The terrible accident near Sheikhupura on Friday that killed 20 Sikh pilgrims plus the driver and conductor on their way back from Nankana Sahib to Peshawar when their bus collided with a Lahore-bound train from Karachi, took place at just such an unmanned level crossing. And, true to script, authorities have ordered inquiries, and committees are forming sub-committees, to find out just who to lay all the blame on this time. And the prime minister, too, has promised as usual that Railways' "operational safety SOPs (Standard Operating Procedures) will be reviewed immediately," as if this is the first time that something like this has happened. It says something that the performance of Pakistan Railways, at least in terms of number of accidents, has worsened considerably in PTI's two years in power so far. Last year, especially, was one of the worst on record with more than 100 train-related incidents, including fatal accidents, on top of 111 reported cases of engine failure in just the first half of the year. It also included the terrible Tezgam fire incident that killed 74 passengers, 90 percent of them burnt alive, and critically injured more than 40 passengers. Yet despite all the inquiries, tweets and promises, nothing seems to have improved at all.
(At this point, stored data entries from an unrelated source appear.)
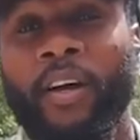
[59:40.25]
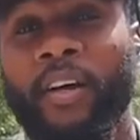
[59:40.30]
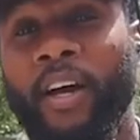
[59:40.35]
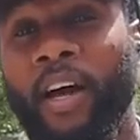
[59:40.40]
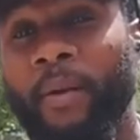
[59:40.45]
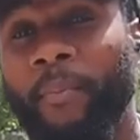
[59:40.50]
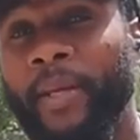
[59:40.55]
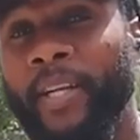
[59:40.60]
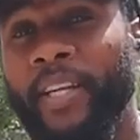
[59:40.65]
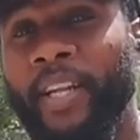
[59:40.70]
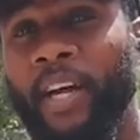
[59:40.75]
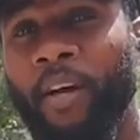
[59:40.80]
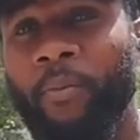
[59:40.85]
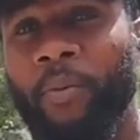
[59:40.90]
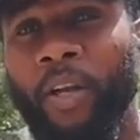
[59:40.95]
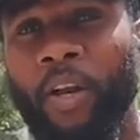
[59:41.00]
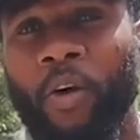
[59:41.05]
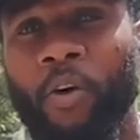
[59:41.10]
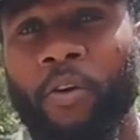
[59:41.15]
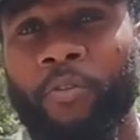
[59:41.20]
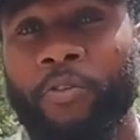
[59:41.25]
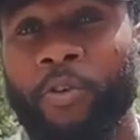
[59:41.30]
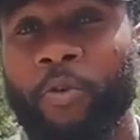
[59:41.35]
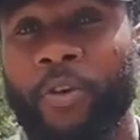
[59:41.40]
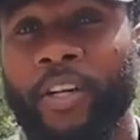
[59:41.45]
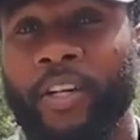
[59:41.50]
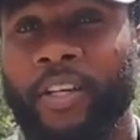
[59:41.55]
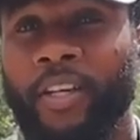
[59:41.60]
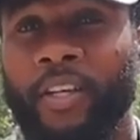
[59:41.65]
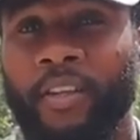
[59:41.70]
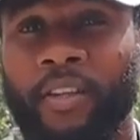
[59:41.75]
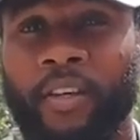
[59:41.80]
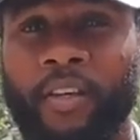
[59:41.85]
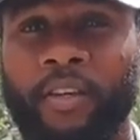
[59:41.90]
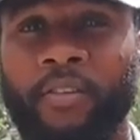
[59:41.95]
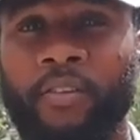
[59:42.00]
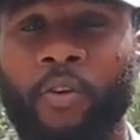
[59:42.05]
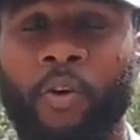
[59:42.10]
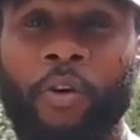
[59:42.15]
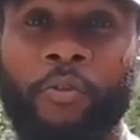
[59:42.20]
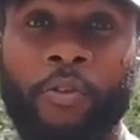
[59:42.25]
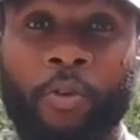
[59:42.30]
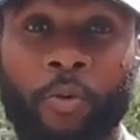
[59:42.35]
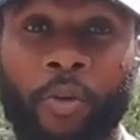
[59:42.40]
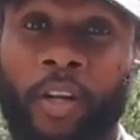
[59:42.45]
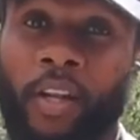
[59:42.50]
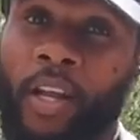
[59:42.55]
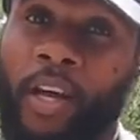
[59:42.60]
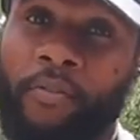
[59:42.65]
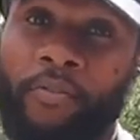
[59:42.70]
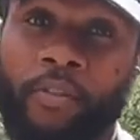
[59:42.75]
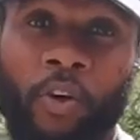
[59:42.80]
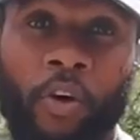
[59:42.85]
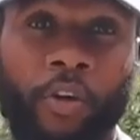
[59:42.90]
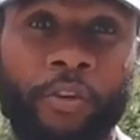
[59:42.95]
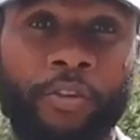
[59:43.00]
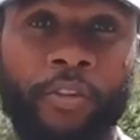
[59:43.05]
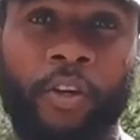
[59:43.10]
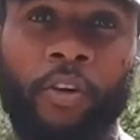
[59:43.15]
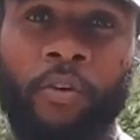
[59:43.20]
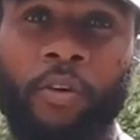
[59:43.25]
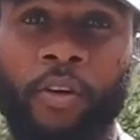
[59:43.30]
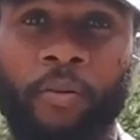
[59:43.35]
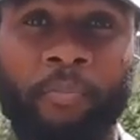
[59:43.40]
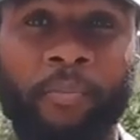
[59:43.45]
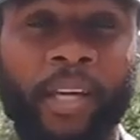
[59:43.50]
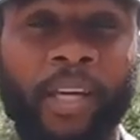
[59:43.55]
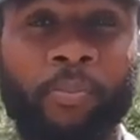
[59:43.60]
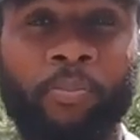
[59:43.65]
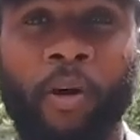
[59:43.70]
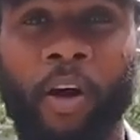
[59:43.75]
Comment down below if you would have did this or if you would have left also. Me,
The Sikh pilgrims tragedy, for example, comes just four months after another bus crossing another unmanned crossing, this time in Rohri in Sindh, was mauled by the Lahore-bound Pakistan Express train, killing about 20 people and injuring 30.

The main problem in most accidents seems to be the state of unmanned crossings. Even if, quite clearly, not much can be done to change the attitude of people driving on roads, something can still be done to make all the level crossings much safer. It is strange, to say the least, that there are so many different kinds of crossings. Some are gated, others have barriers which are manually operated, some have just ropes and then there are those with nothing at all. And one doesn't even require much data to figure out which of these would be the sites for the most accidents. And if the government really values human life, then it would accord this matter the highest priority. No doubt the PM's urgent review of safety SOPs will reveal the same thing, as it would have so many times before, so the longer the government delays upgrading and streamlining safety mechanisms at all crossings everywhere in the country, the more it will be responsible for keeping a lot of people's lives in danger.
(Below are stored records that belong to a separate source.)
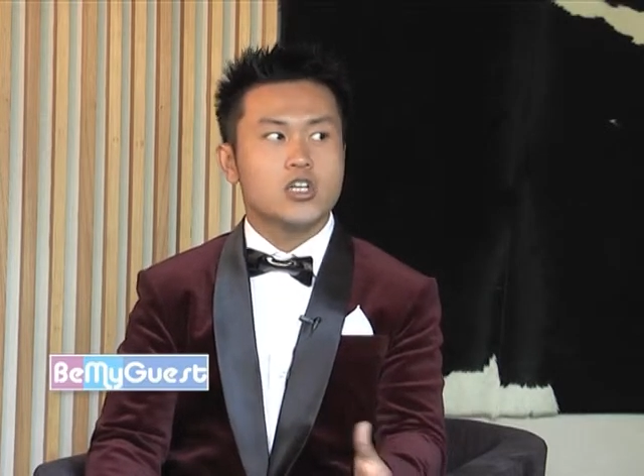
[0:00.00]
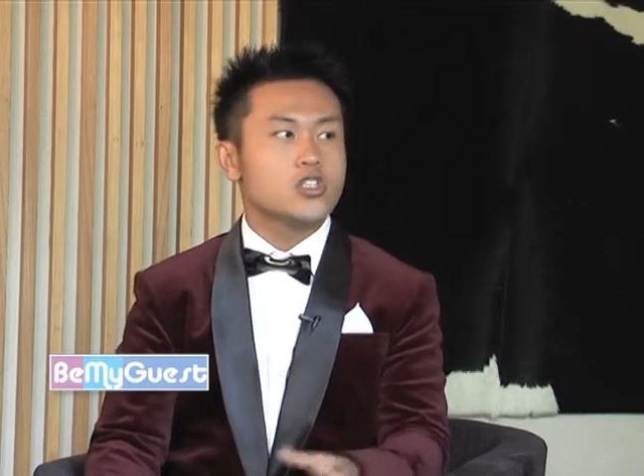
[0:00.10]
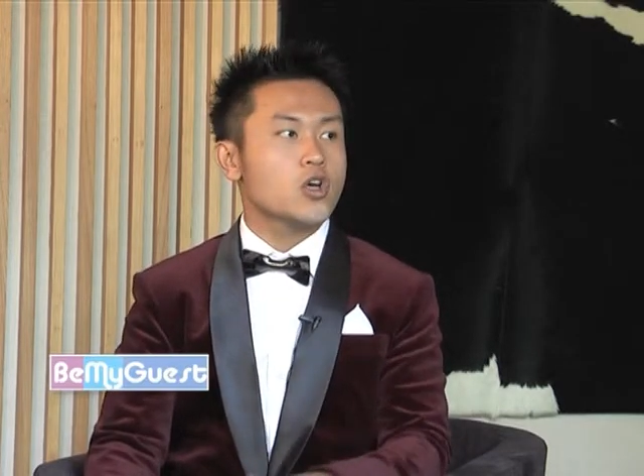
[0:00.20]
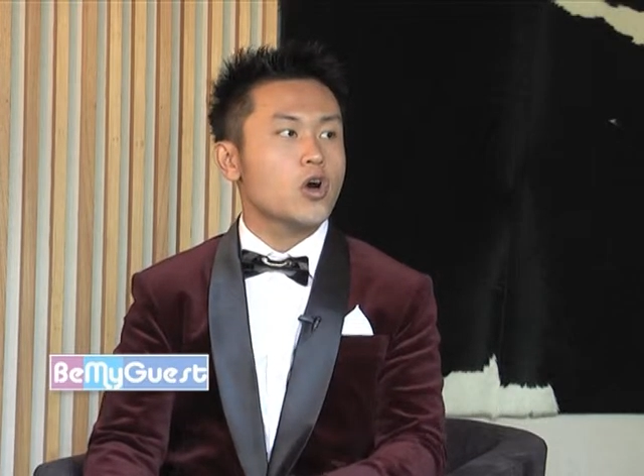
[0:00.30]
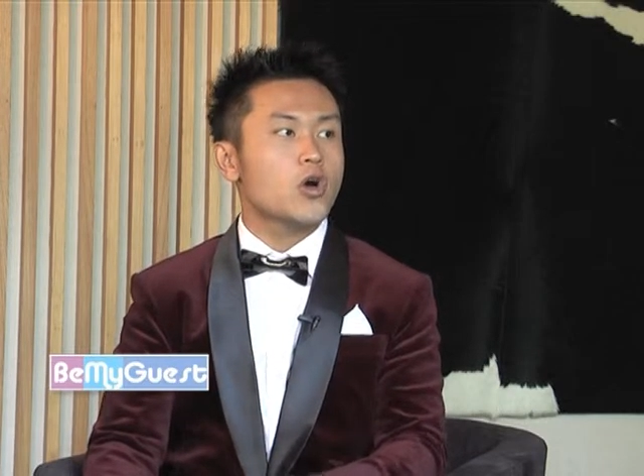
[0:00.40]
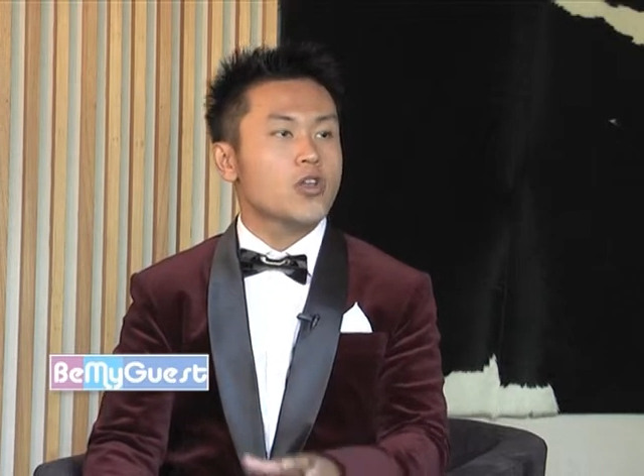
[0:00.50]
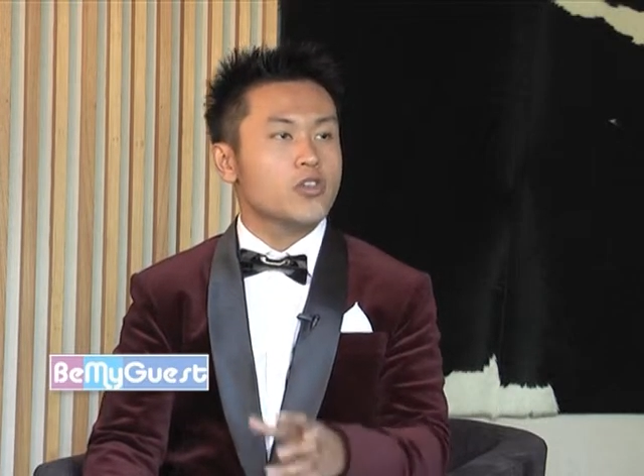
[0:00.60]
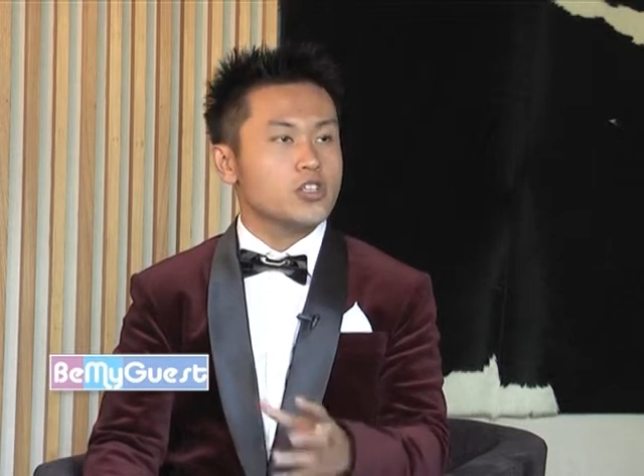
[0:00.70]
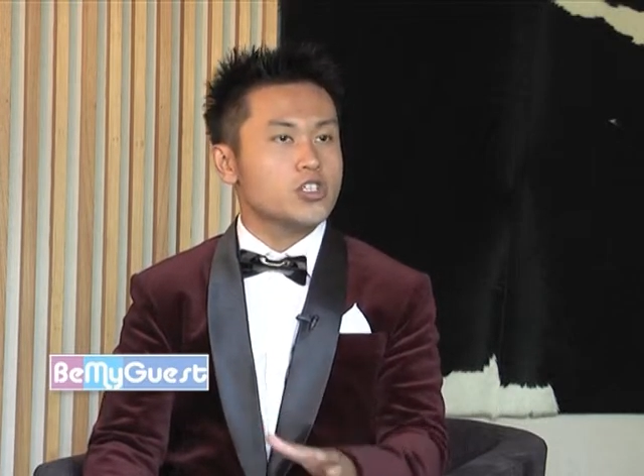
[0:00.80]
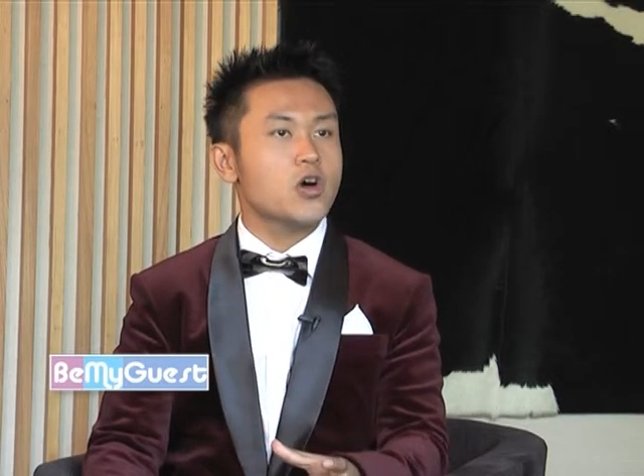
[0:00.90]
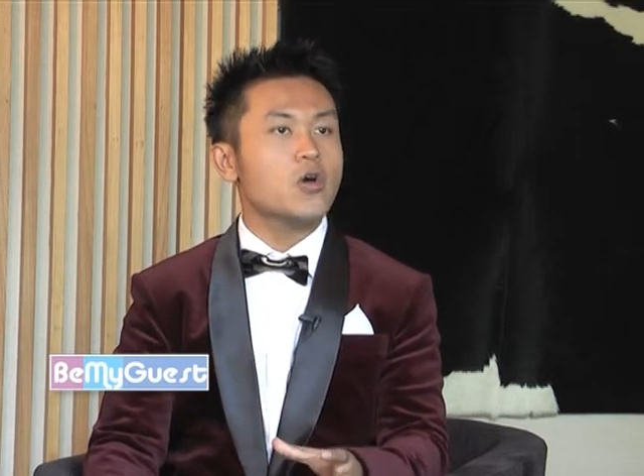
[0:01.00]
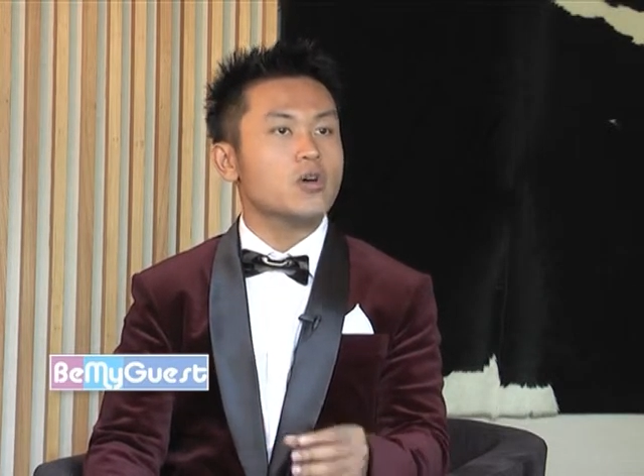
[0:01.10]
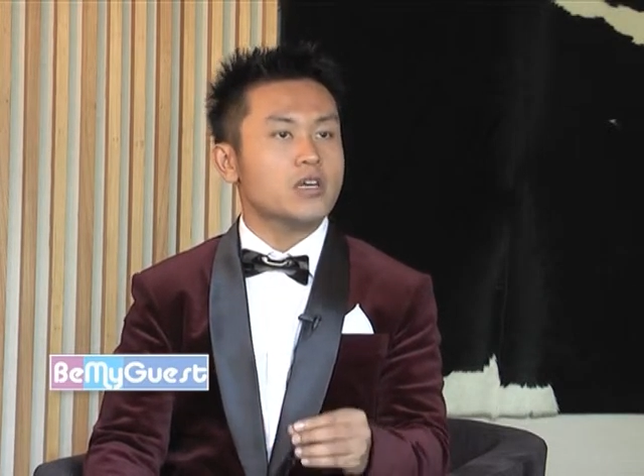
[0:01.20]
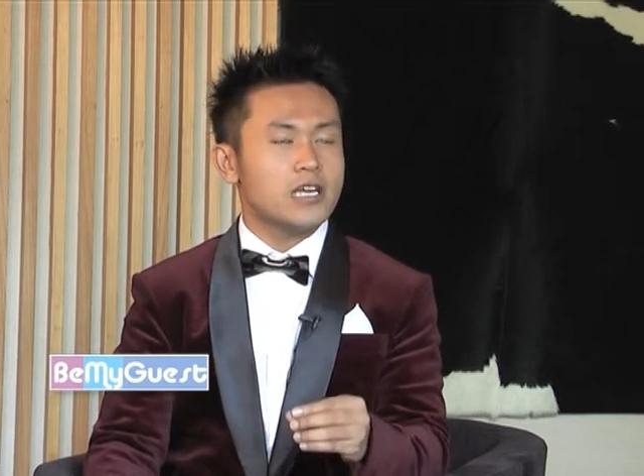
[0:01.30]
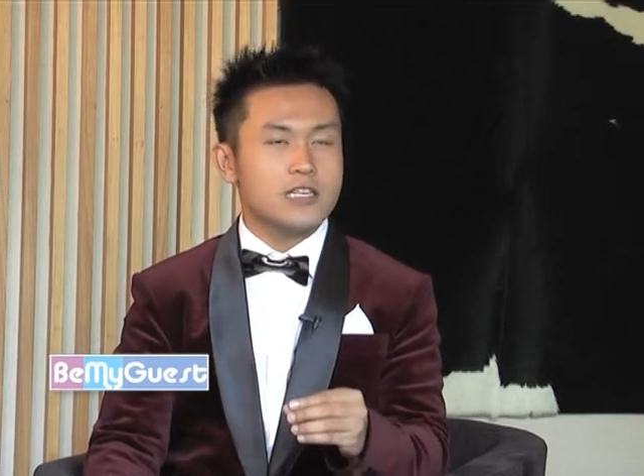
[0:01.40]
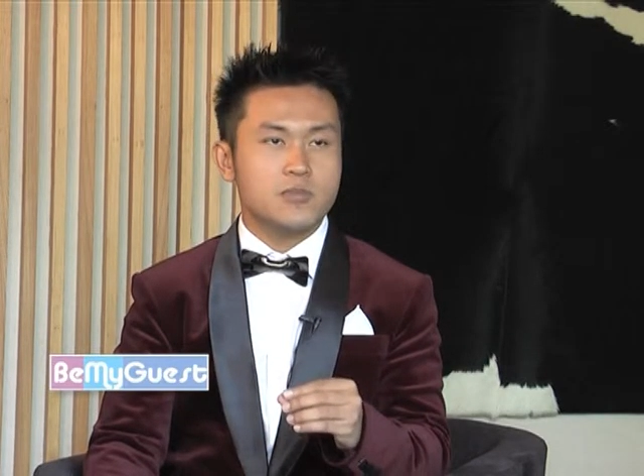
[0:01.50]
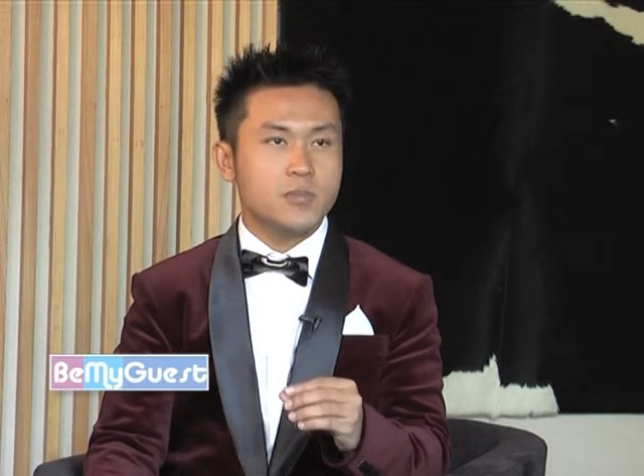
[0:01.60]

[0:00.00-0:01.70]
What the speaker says: So the show is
Sadly, the government is wasting precious time by getting into a point-scoring fight with the opposition; about whose handling of the department was worse and when more people were killed instead of doing what it can to be able to take credit for making things better. It is also understandable why the opposition is now calling for the resignation of the Railways minister so loudly. It was PTI (Pakistan Tehreek-e-Insaf), after all, that always made such a fuss about such things when it was in the opposition, reminding everybody about how ministers resigned after accidents in proper democracies. But now the boot is on the other foot; it does not like what it sees and hears. If it wants the criticism to end, though, it will have to take steps that are necessary to stop most of the accidents; and it will have to start with making the crossings safer.